Source records:
*** Block opens ***

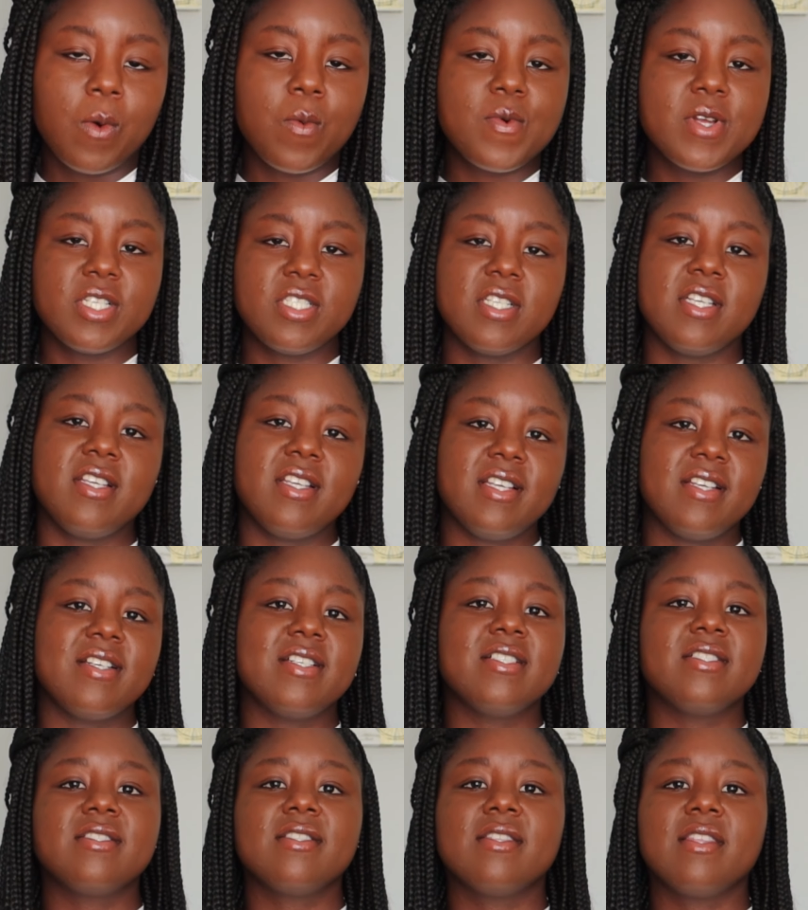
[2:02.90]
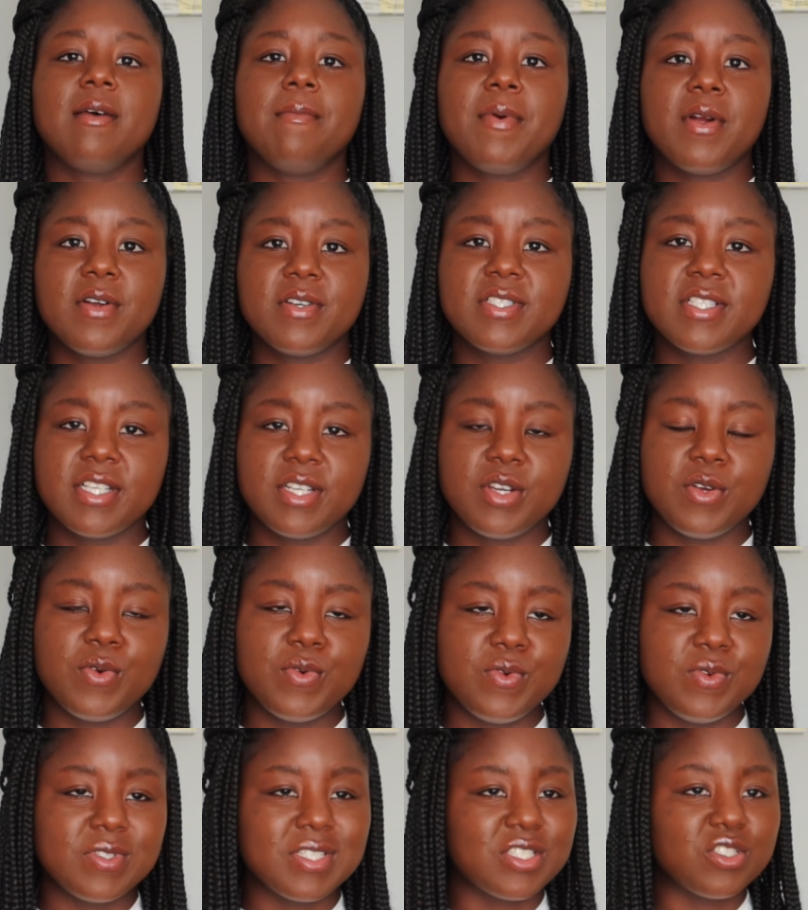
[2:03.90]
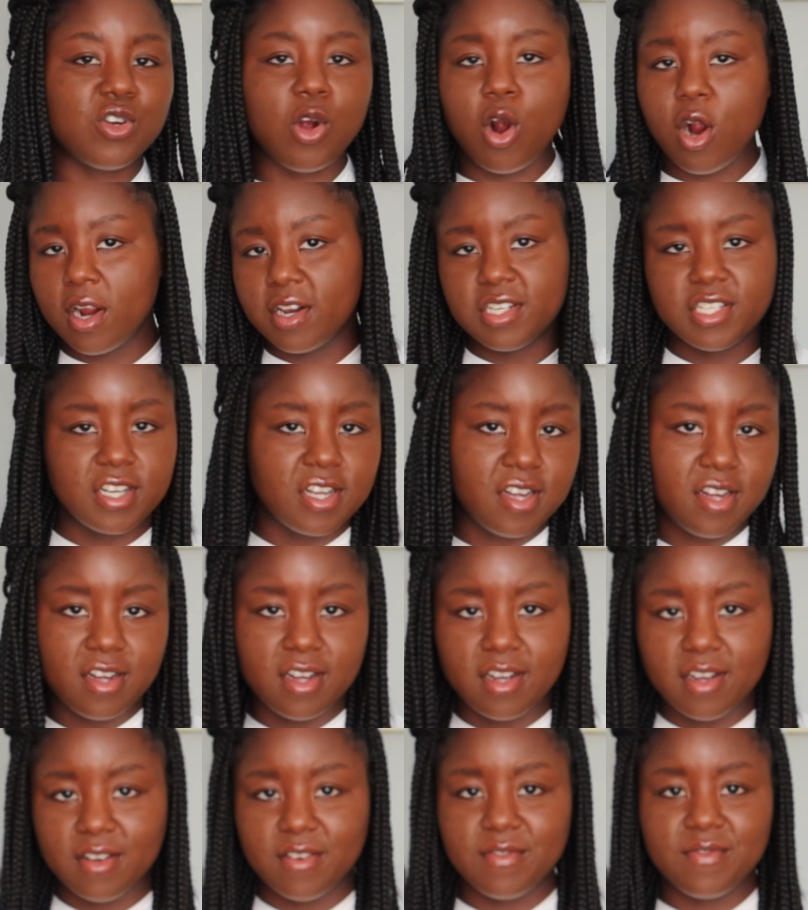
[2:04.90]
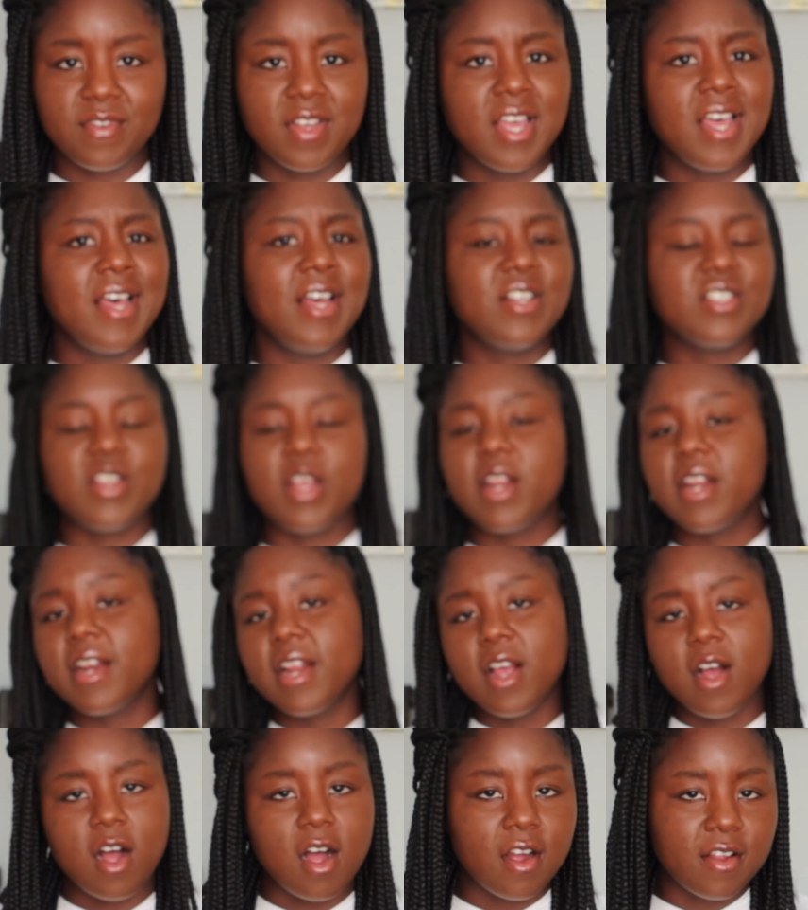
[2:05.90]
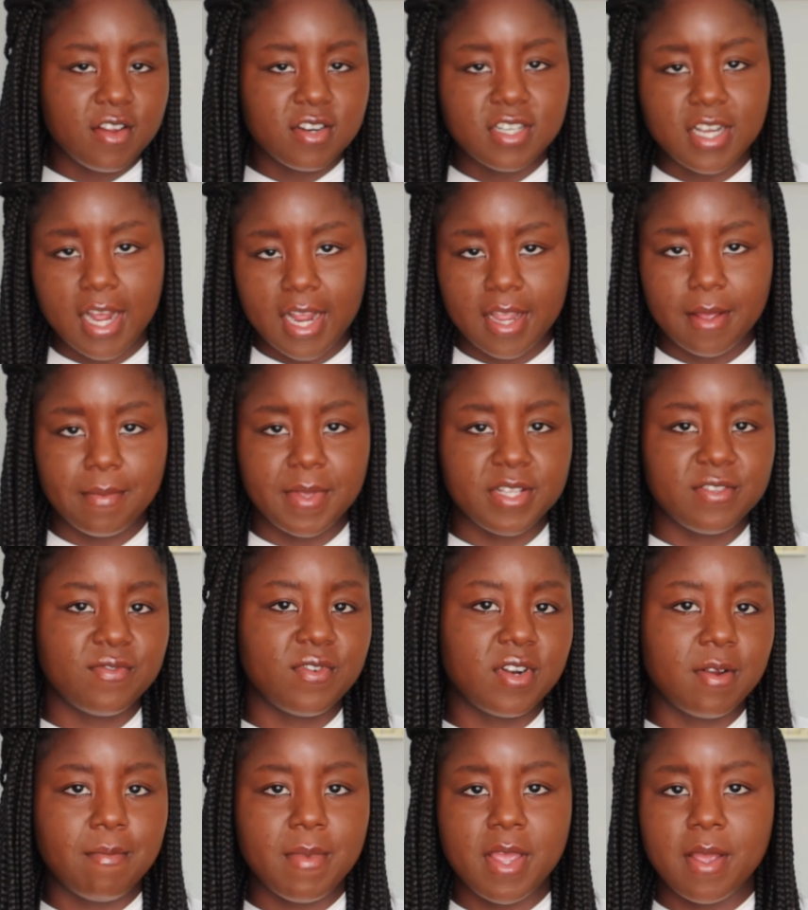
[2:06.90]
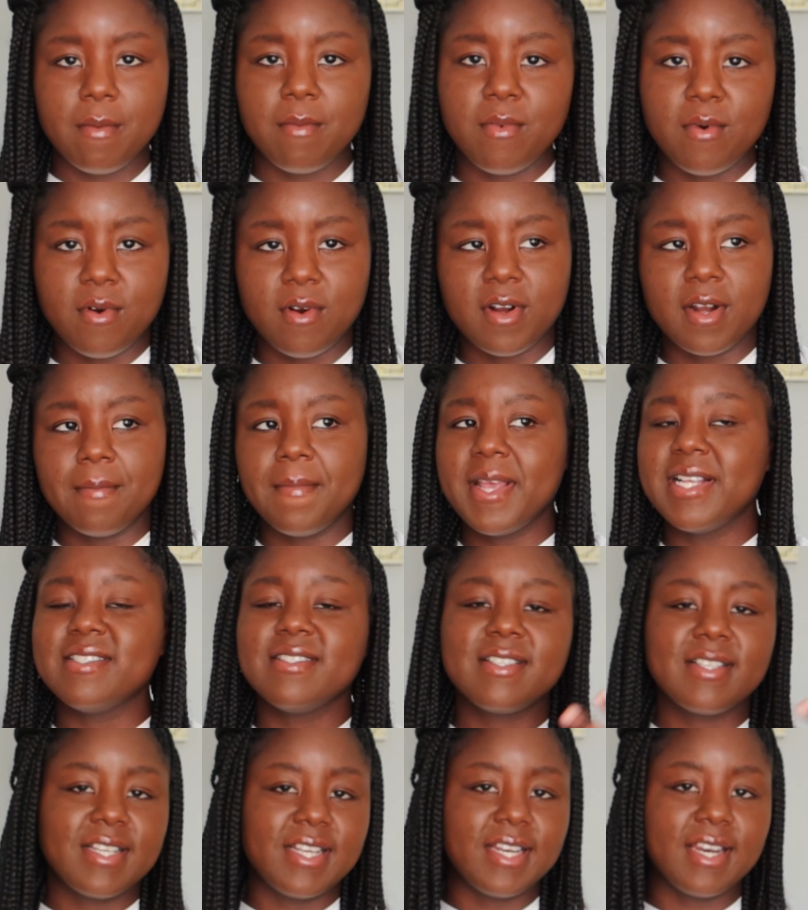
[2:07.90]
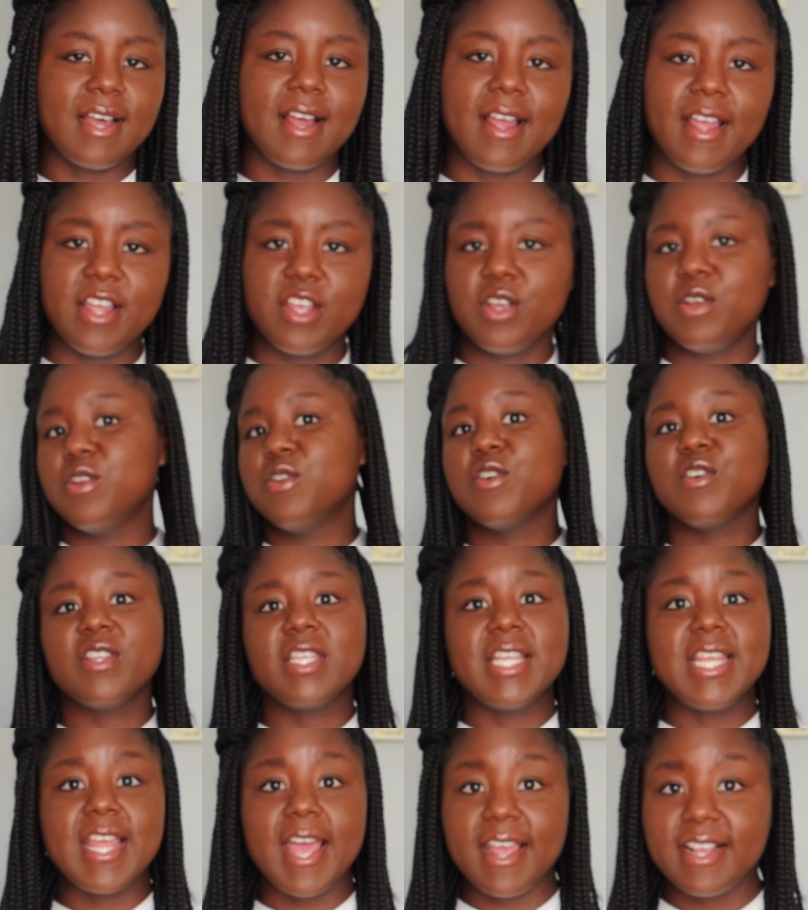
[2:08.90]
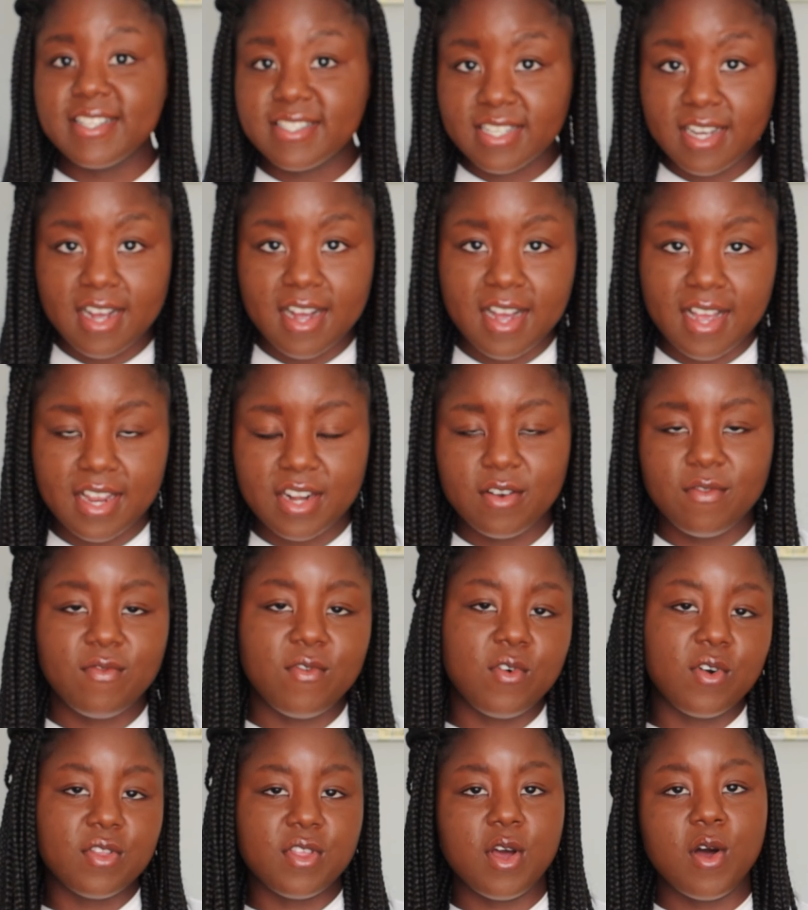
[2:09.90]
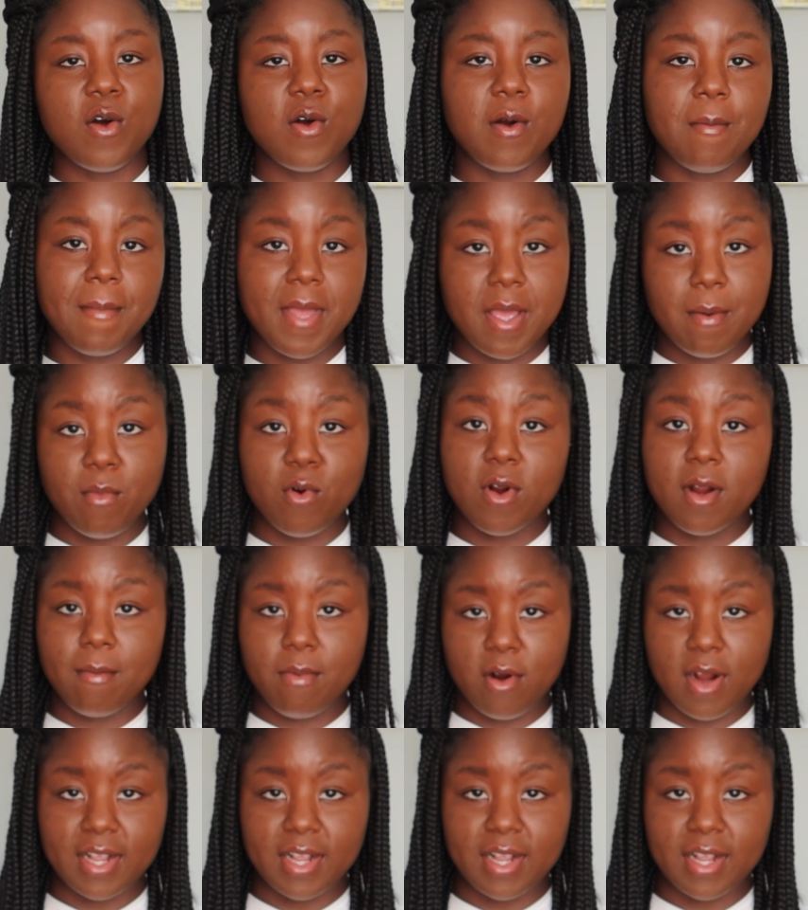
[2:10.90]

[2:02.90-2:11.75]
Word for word: which is the person who's in charge of turning in all your documents for the med board and basically like your liaison for the whole med board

*** Block closes ***

What you have to do: Please reproduce the data above word for word, skipping all images.

Output below:
[2:02.90]
[2:03.90]
[2:04.90]
[2:05.90]
[2:06.90]
[2:07.90]
[2:08.90]
[2:09.90]
[2:10.90]

[2:02.90-2:11.75]
Word for word: which is the person who's in charge of turning in all your documents for the med board and basically like your liaison for the whole med board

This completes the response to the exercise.